(Stored data entries)
-- -- --
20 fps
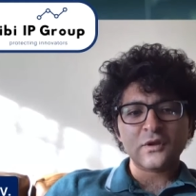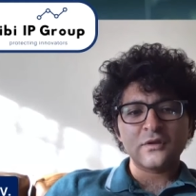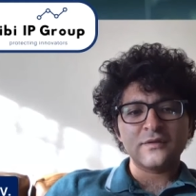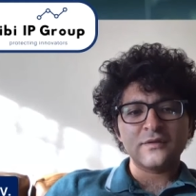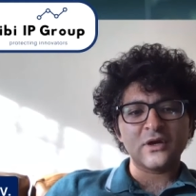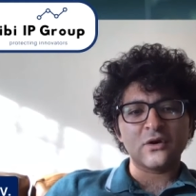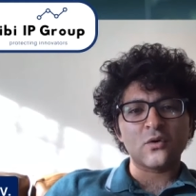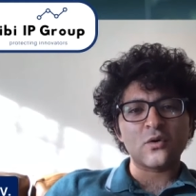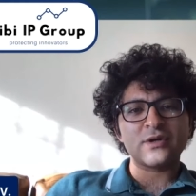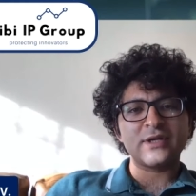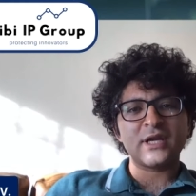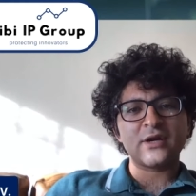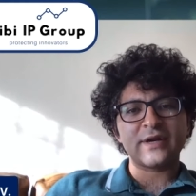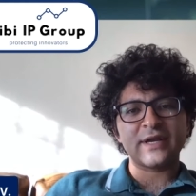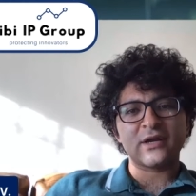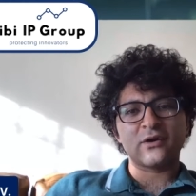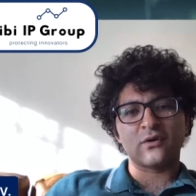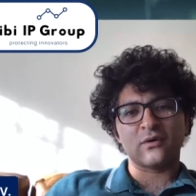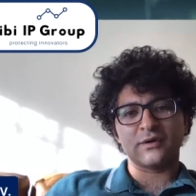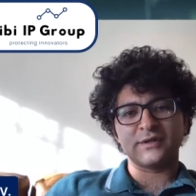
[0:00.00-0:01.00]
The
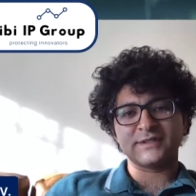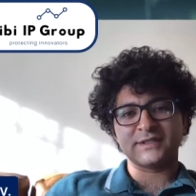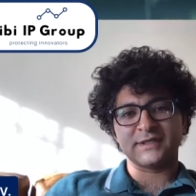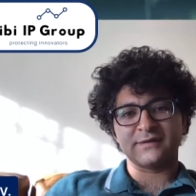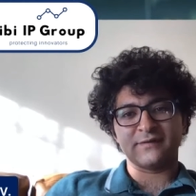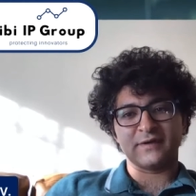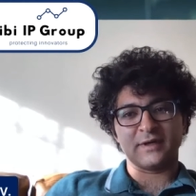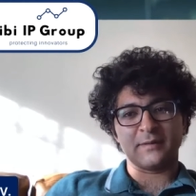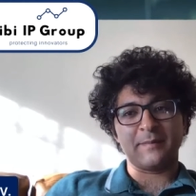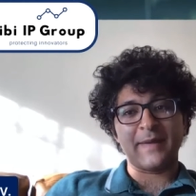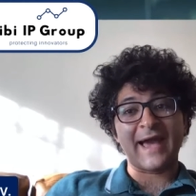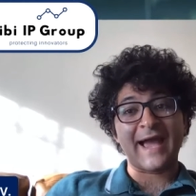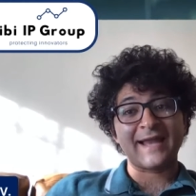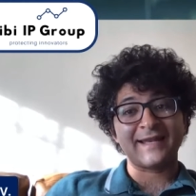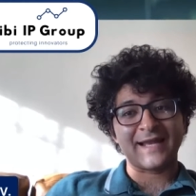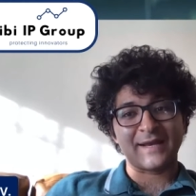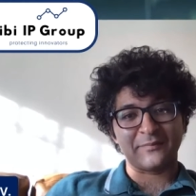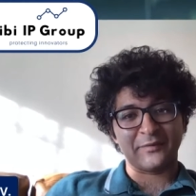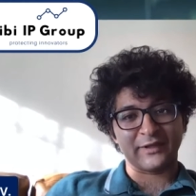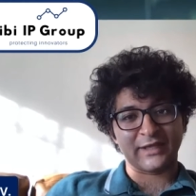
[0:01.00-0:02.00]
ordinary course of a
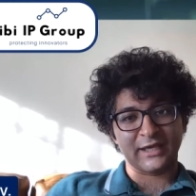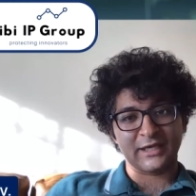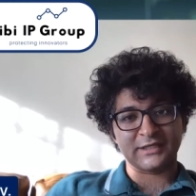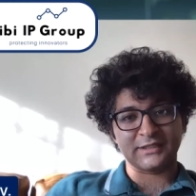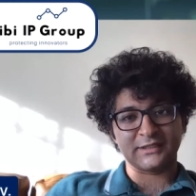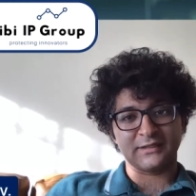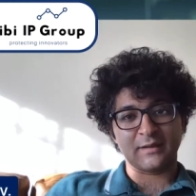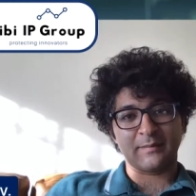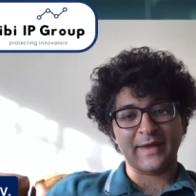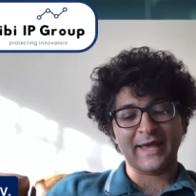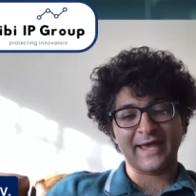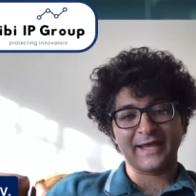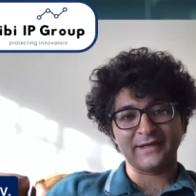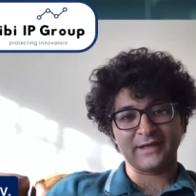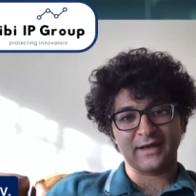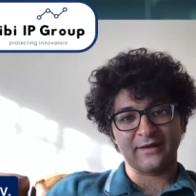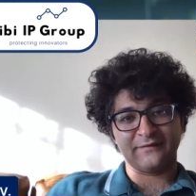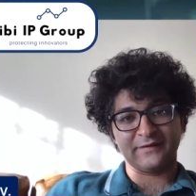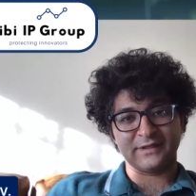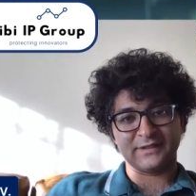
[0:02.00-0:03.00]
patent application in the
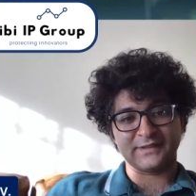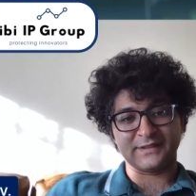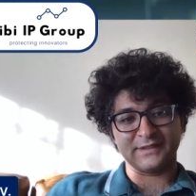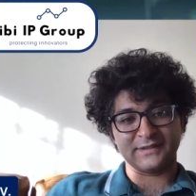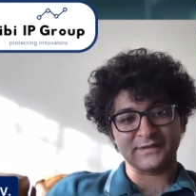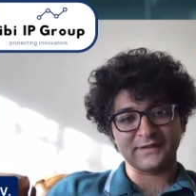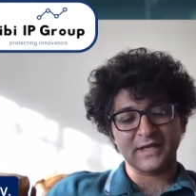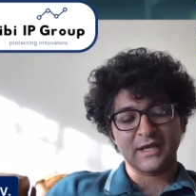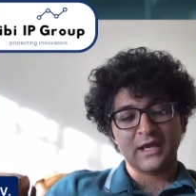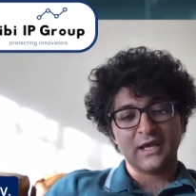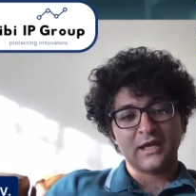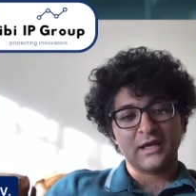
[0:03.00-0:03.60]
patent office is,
-- -- --
§ **Directions for this task**:
All of the entries above should be duplicated exactly, except for the pictures.

§ **Task response**:
20 fps
[0:00.00-0:01.00]
The
[0:01.00-0:02.00]
ordinary course of a
[0:02.00-0:03.00]
patent application in the
[0:03.00-0:03.60]
patent office is,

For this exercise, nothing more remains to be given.